Leave out every picture, and return exactly the lines from the line containing "[0:00.00-0:01.00]" through the end of the records below, both inclusive.
___ Supplied records ___
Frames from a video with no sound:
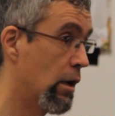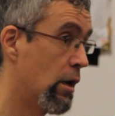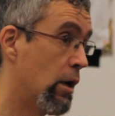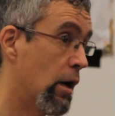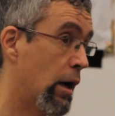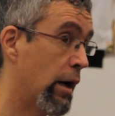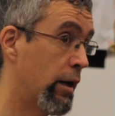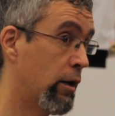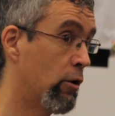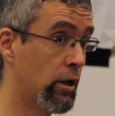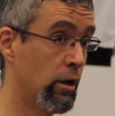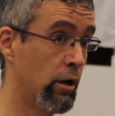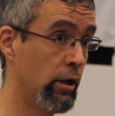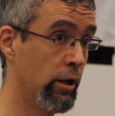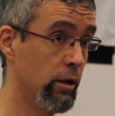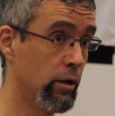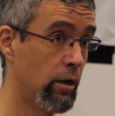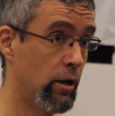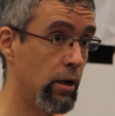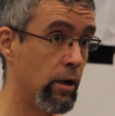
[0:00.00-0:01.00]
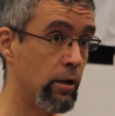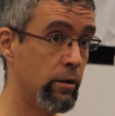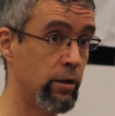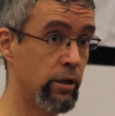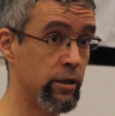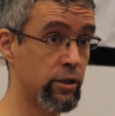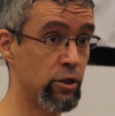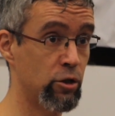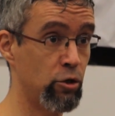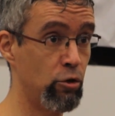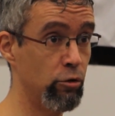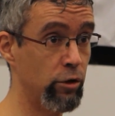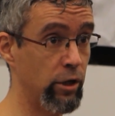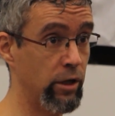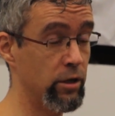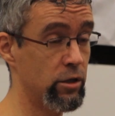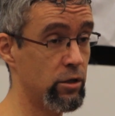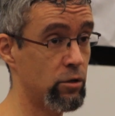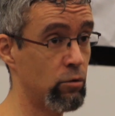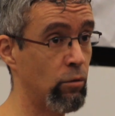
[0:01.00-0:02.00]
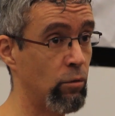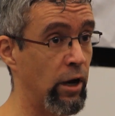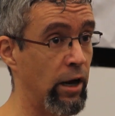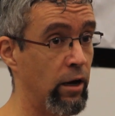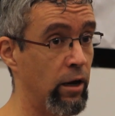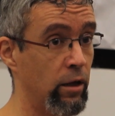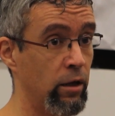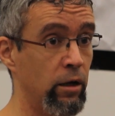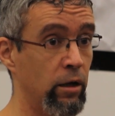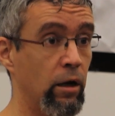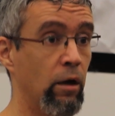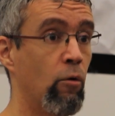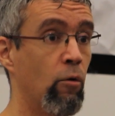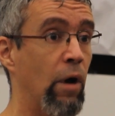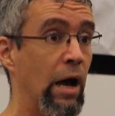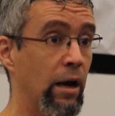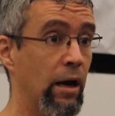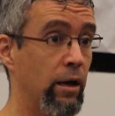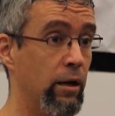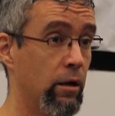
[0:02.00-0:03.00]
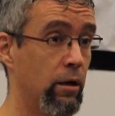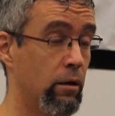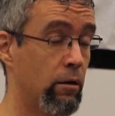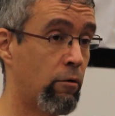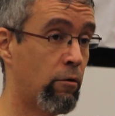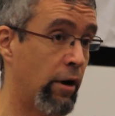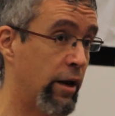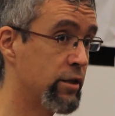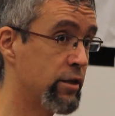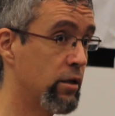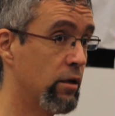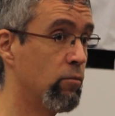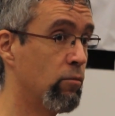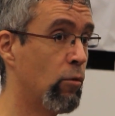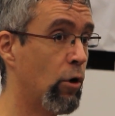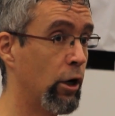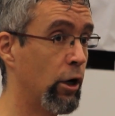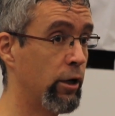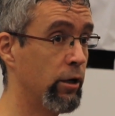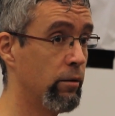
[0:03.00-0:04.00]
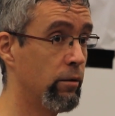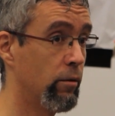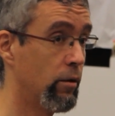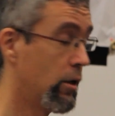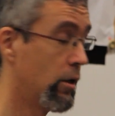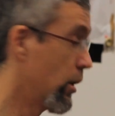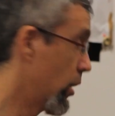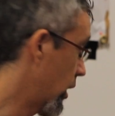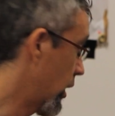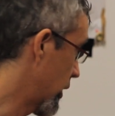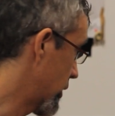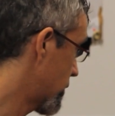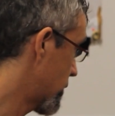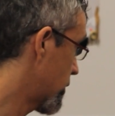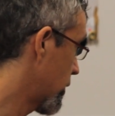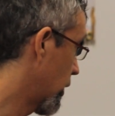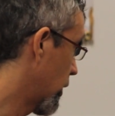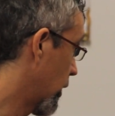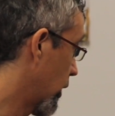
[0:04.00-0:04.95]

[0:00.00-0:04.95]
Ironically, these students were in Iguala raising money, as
___
Solved exercise:
[0:00.00-0:01.00]
[0:01.00-0:02.00]
[0:02.00-0:03.00]
[0:03.00-0:04.00]
[0:04.00-0:04.95]

[0:00.00-0:04.95]
Ironically, these students were in Iguala raising money, as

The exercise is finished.